Segment Start: Source data

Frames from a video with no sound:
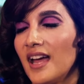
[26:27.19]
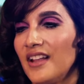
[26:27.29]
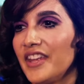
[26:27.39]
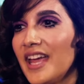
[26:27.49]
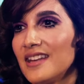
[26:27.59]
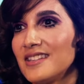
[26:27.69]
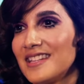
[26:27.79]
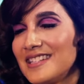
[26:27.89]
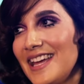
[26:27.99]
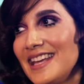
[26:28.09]
at the end of
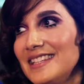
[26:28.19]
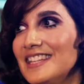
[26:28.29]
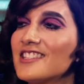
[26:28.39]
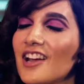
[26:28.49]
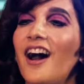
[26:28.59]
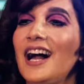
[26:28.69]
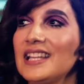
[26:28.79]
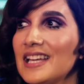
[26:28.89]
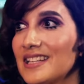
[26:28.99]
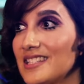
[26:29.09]
the day, these are
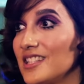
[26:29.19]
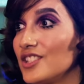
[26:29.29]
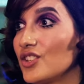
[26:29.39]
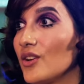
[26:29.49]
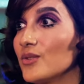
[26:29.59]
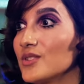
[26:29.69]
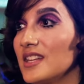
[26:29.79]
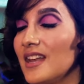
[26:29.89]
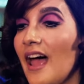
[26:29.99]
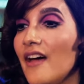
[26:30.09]
highly edited shows
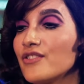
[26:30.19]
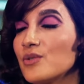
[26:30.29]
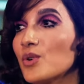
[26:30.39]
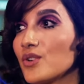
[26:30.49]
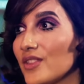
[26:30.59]
and everyone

Segment End: Source data

**Aim of the exercise**
Reproduce every entry above in full and exactly, though not its pictures.

**Solution to the exercise**
Frames from a video with no sound:
[26:27.19]
[26:27.29]
[26:27.39]
[26:27.49]
[26:27.59]
[26:27.69]
[26:27.79]
[26:27.89]
[26:27.99]
[26:28.09]
at the end of
[26:28.19]
[26:28.29]
[26:28.39]
[26:28.49]
[26:28.59]
[26:28.69]
[26:28.79]
[26:28.89]
[26:28.99]
[26:29.09]
the day, these are
[26:29.19]
[26:29.29]
[26:29.39]
[26:29.49]
[26:29.59]
[26:29.69]
[26:29.79]
[26:29.89]
[26:29.99]
[26:30.09]
highly edited shows
[26:30.19]
[26:30.29]
[26:30.39]
[26:30.49]
[26:30.59]
and everyone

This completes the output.